$$ f(x) = \begin{cases} x^2 &\text{for } x > 1 \\ x-1 &\text{for } 0 < x \le 1 \\ 0 &\text{for } x \le 0 \end{cases} $$ Then what is the value of $\lim_{x\to 0^-}f(x^2) +\lim_{x\to 1^+} \frac{f(x-1)}{x+2} $ ?
The answer key is $-4/3$ but when I try to solve this, I got $0$.
Am I right? Can anyone tell me please.
On
Consider this:
If $-1 < x < 0$ then $0 < x^2 < 1$ and $f(x^2) = x^2-1$ and $\lim_{x\to 0^-} f(x^2)=\lim_{x\to 0^-}x^2 -1 =-1$.
and if $1 < x < 2$ then $0 < x - 1< 2$ and $f(x-1) = x-1 -1 = x-2$ and $\frac {f(x-1)}{x + 2}=\frac {x-2}{x+2}$. So $\lim_{x\to 1^+}\frac {f(x-1)}{x+2} =\lim_{x\to 1^+}\frac {x-2}{x+2} = -\frac 13$.
And so $\lim_{x\to 0^-} f(x^2)+ \lim_{x\to 1^+}\frac {f(x-1)}{x+2} = -1 + (-\frac 13) = -\frac 43$.
.....
Your mistake was assuming $\lim_{x\to 0^-}$ would mean $\lim_{x^2\to 0^-}$ and $\lim_{x \to 1^+} $ would mean $\lim_{x-1 \to 1^+}$. (the second one when you think about it doesn't actually make any sense, and the first one is just wrong.)
In actuality $\lim_{x \to 0^-}$ means $\lim_{x^2 \to 0^+}$ and $\lim_{x\to 1^+}$ means $\lim_{x-1 \to 0^+}$.
....
Another way to explain your error:
Let $g_1(x) = x^2; g_2(x) = x -1; g_3(x) = 0$ and $f(x) = \begin{cases} g_1(x) &\text{for } x > 1 \\ g_2(x) &\text{for } 0 < x \le 1 \\ g_3(x) &\text{for } x \le 0 \end{cases}$
You assumed that if $x < 0$ then $f(x^2) = g_3(x^2)$ and if $x > 1$ then $f(x-1) = g_1(x -1)$.

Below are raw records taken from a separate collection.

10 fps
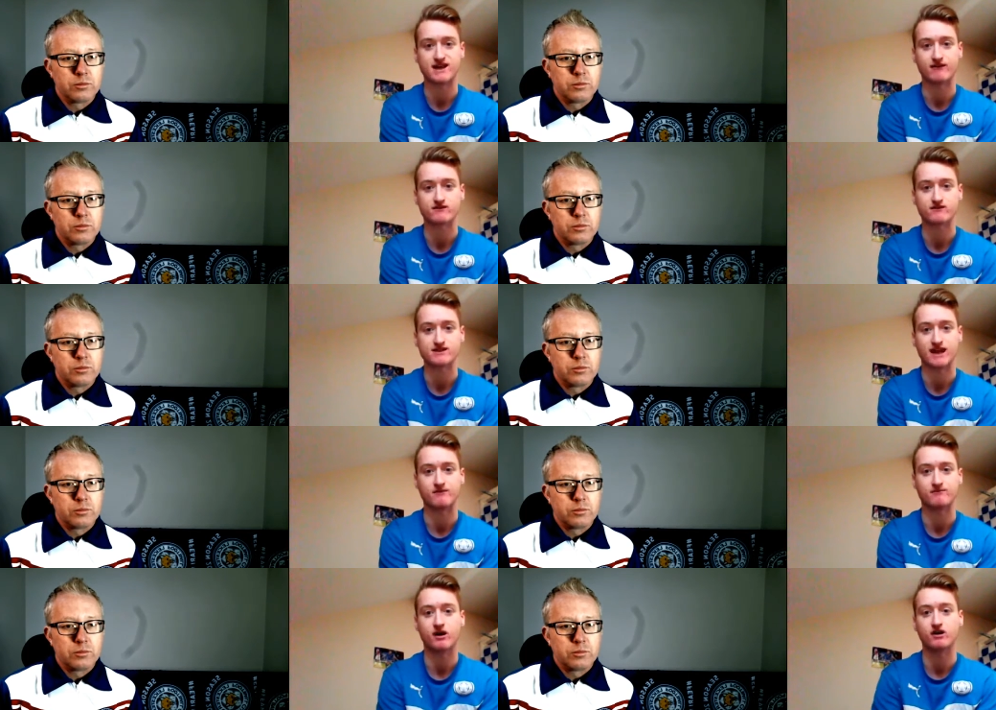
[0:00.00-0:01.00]
Speaker 1: there and obviously alan
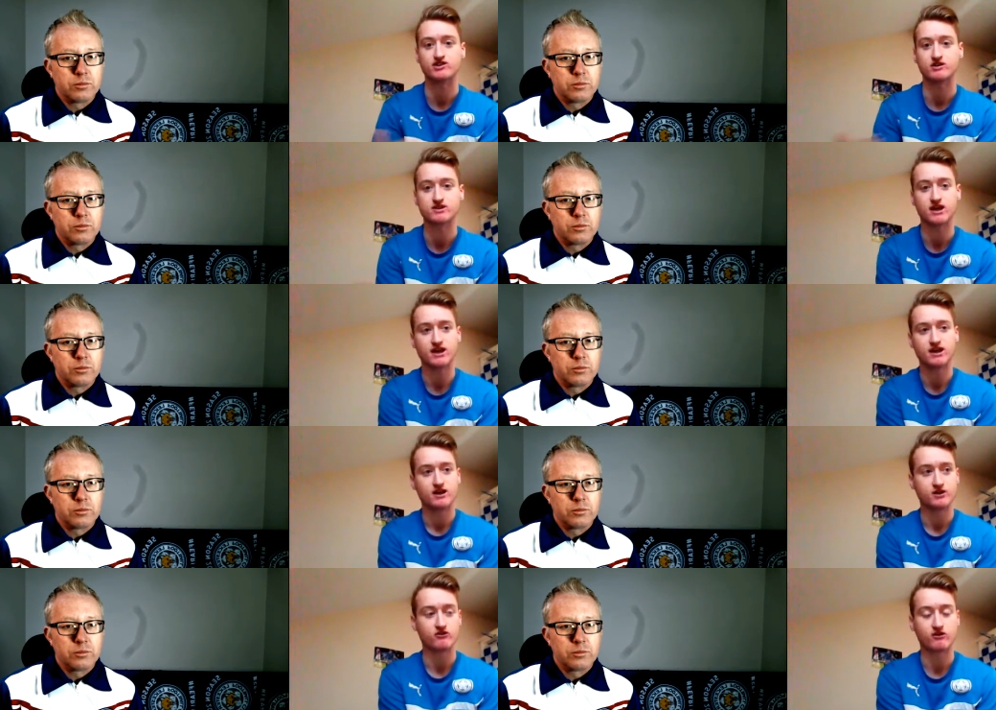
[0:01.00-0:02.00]
pardew's
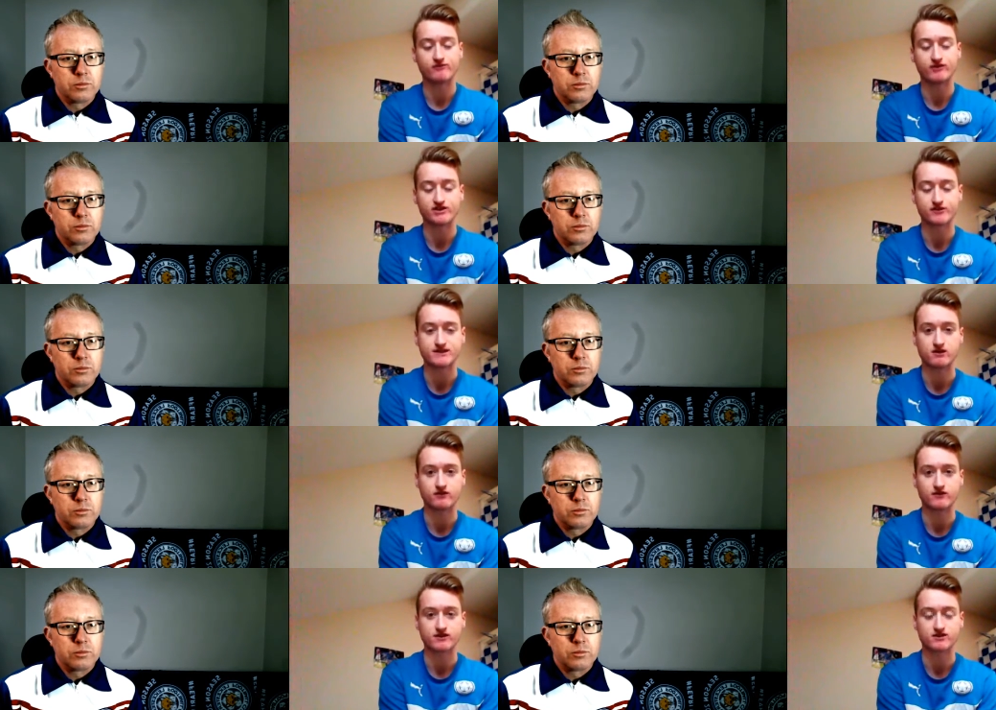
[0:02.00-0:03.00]
under a lot of pressure
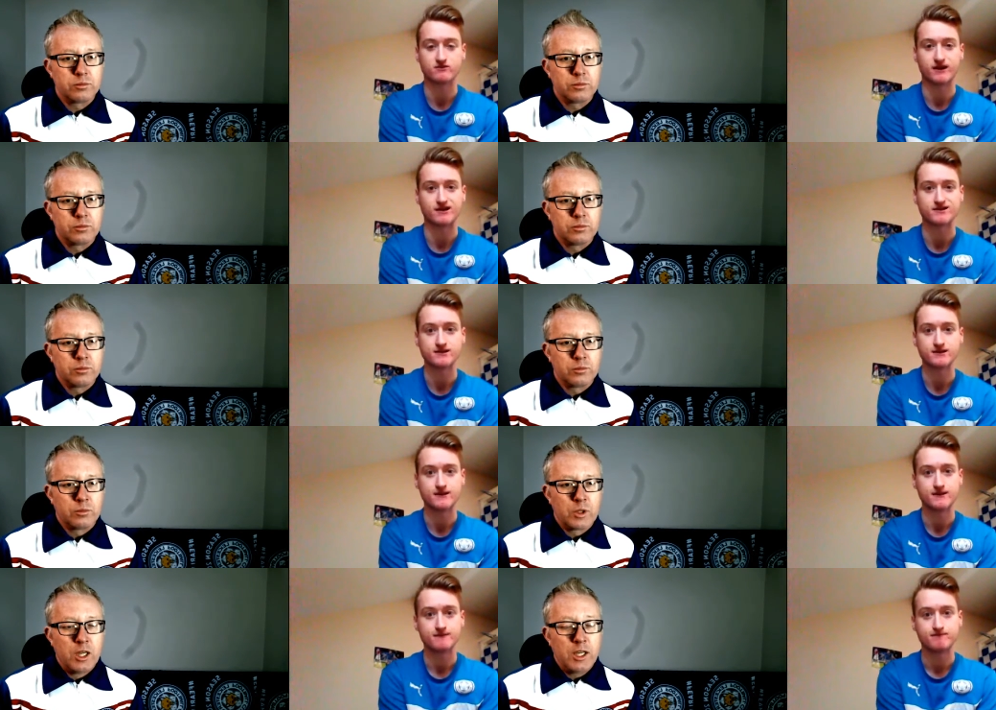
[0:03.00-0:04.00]
himself at Crystal Palace.
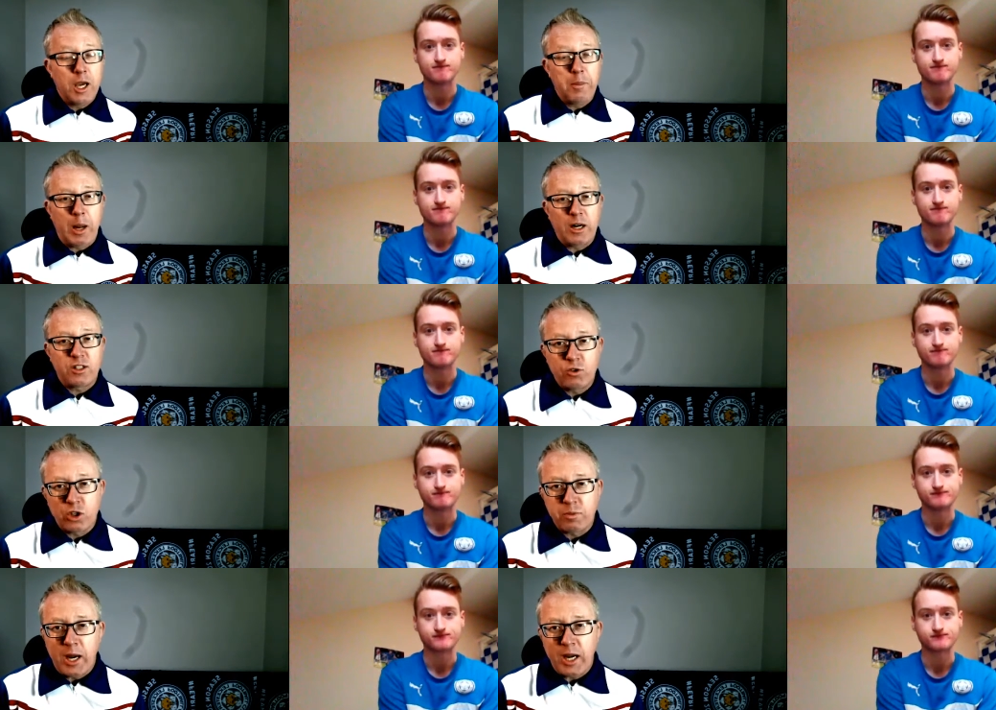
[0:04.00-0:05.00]
Yeah, Palace have just
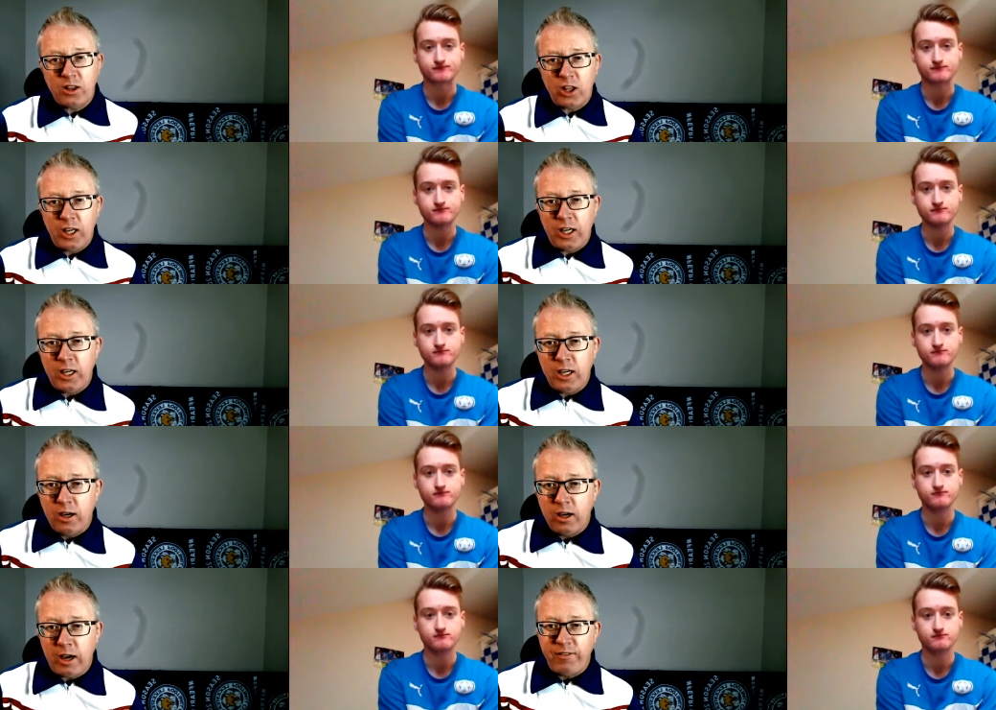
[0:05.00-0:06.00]
made the
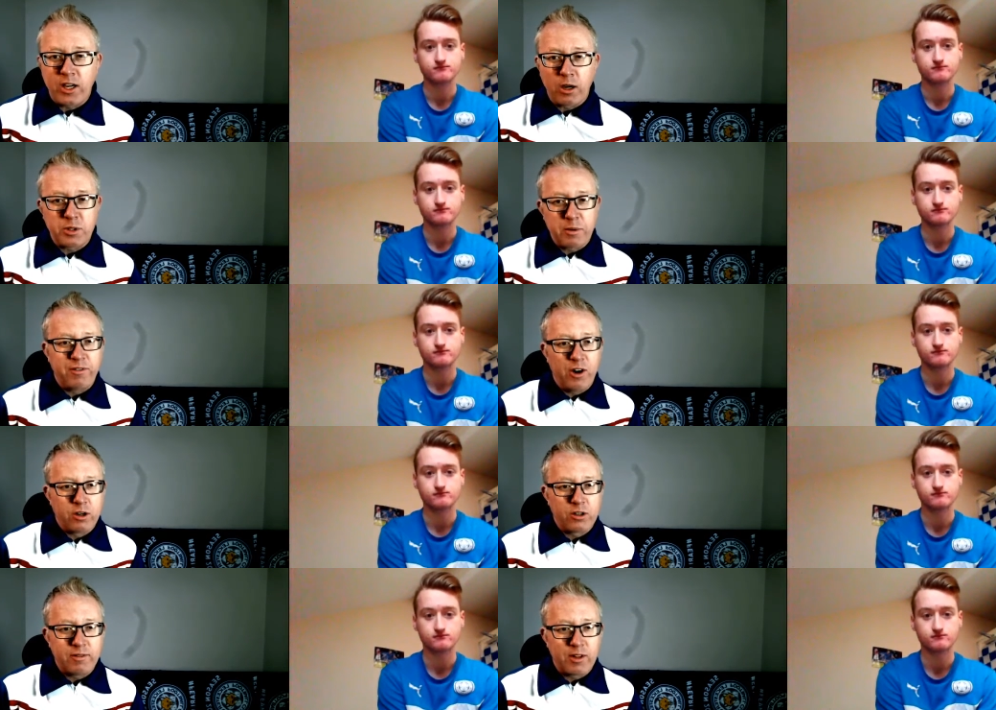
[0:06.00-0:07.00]
uh, FA
Speaker 2: Cup semi-finals,
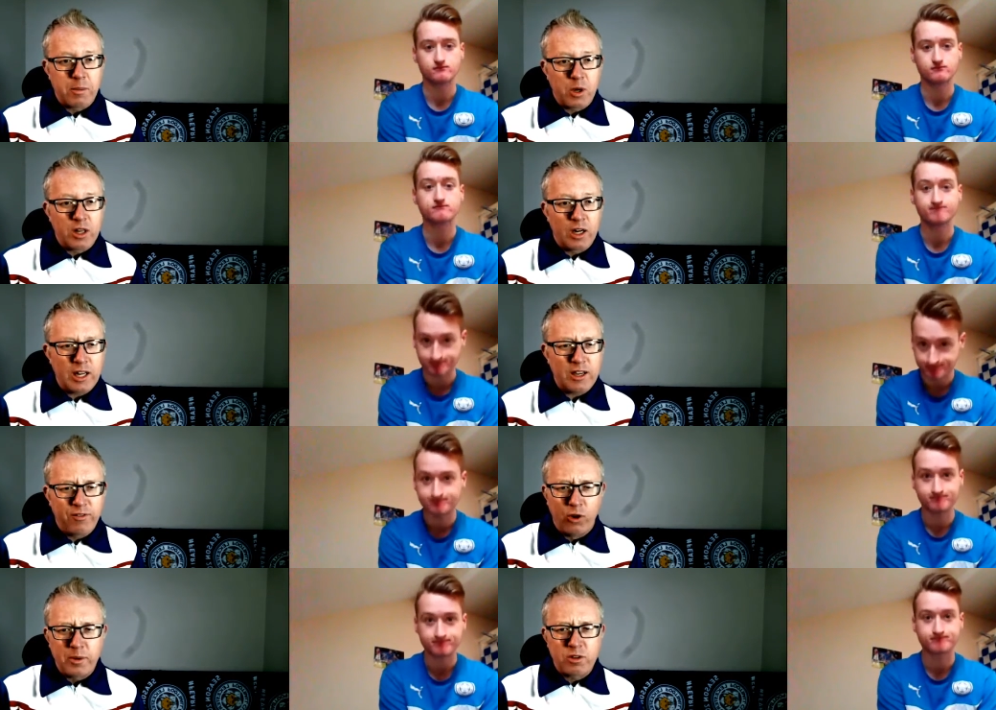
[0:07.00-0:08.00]
haven't they? But in the league
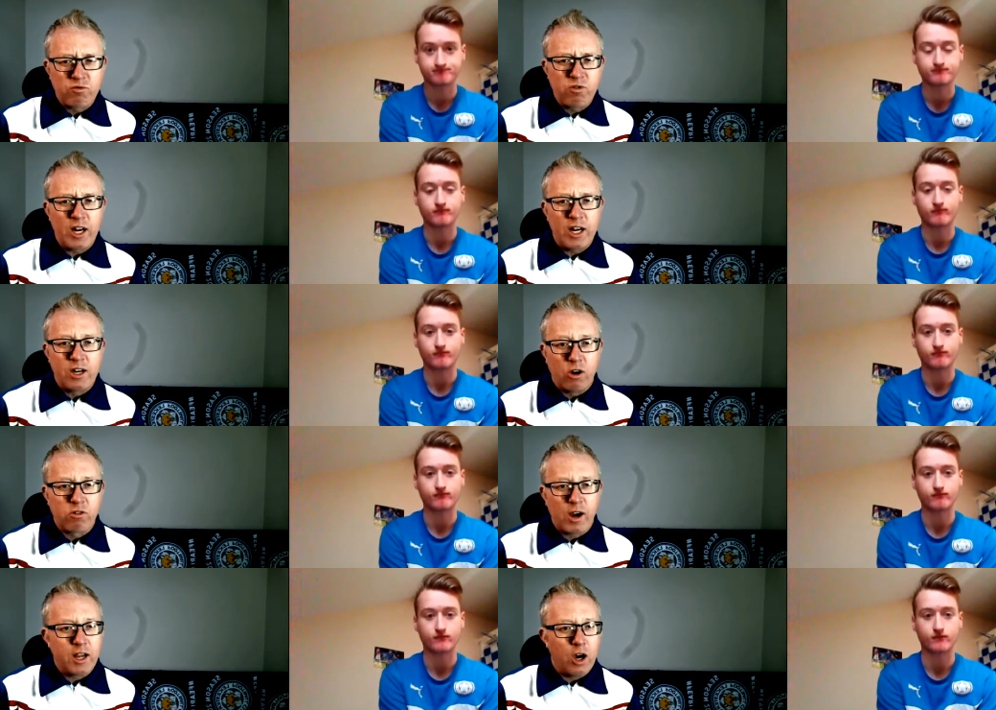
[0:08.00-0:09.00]
form, it's really not great,
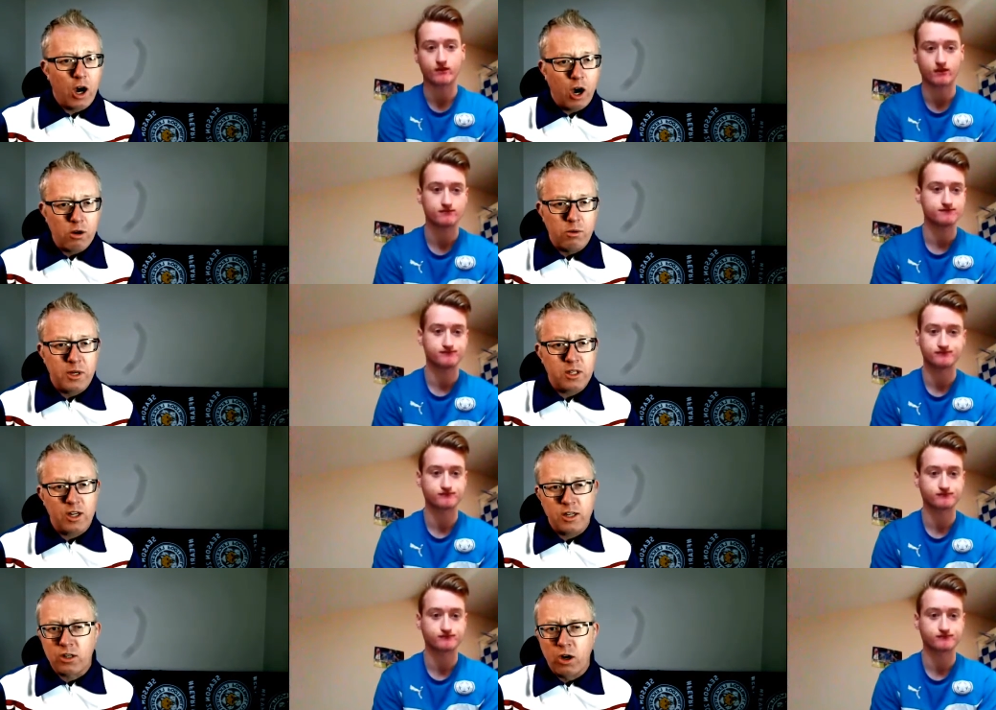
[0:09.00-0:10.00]
and at home, it,
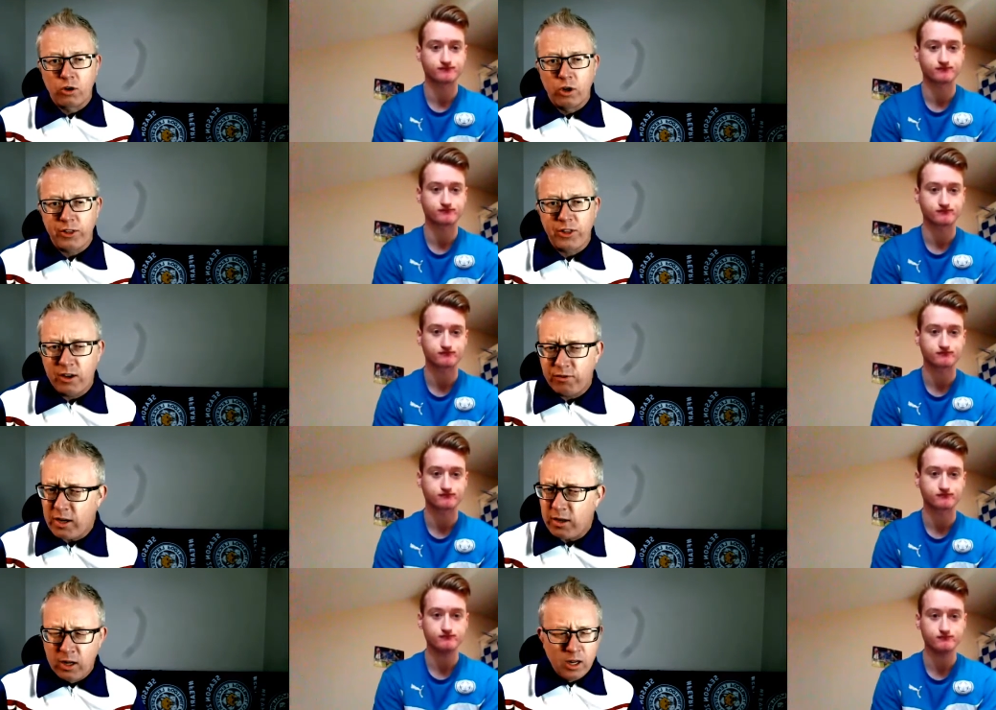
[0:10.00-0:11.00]
it's not good. I think I think
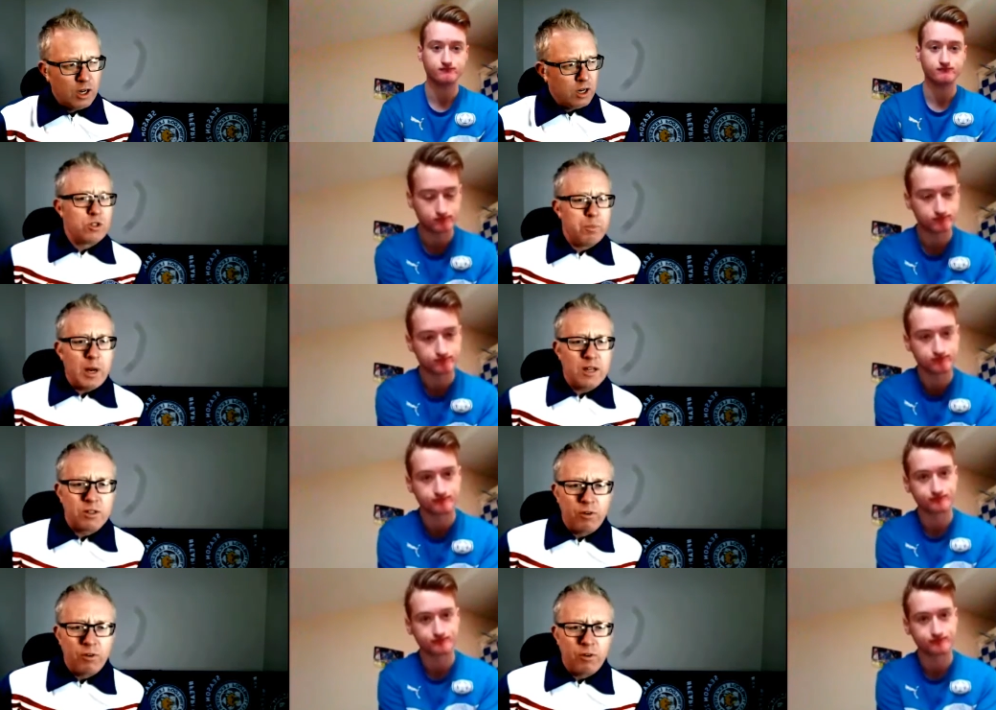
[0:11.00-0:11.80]
Lord Palace have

But $x < 0$ means $x^2 > 0$ and if $-1 < x < 0$ then $0 < x^2 < 1$ so $f(x^2) = g_2(x)$. Likewise if $2 > x > 1$ then $0 < x - 1 < 1$ so $f(x-1) = g_2(x-1)$.
Note that
$$\lim_{x\to 0^-}f(x^2)=\lim_{y\to 0^+}f(y)=-1$$
$$\lim_{x\to 1^+} \frac{f(x-1)}{x+2}=\lim_{y\to 0^+} \frac{f(y)}{3+y}=-\frac13$$
then
$$\lim_{x\to 0^-}f(x^2)+\lim_{x\to 1^+} \frac{f(x-1)}{x+2}=-1-\frac13=-\frac43$$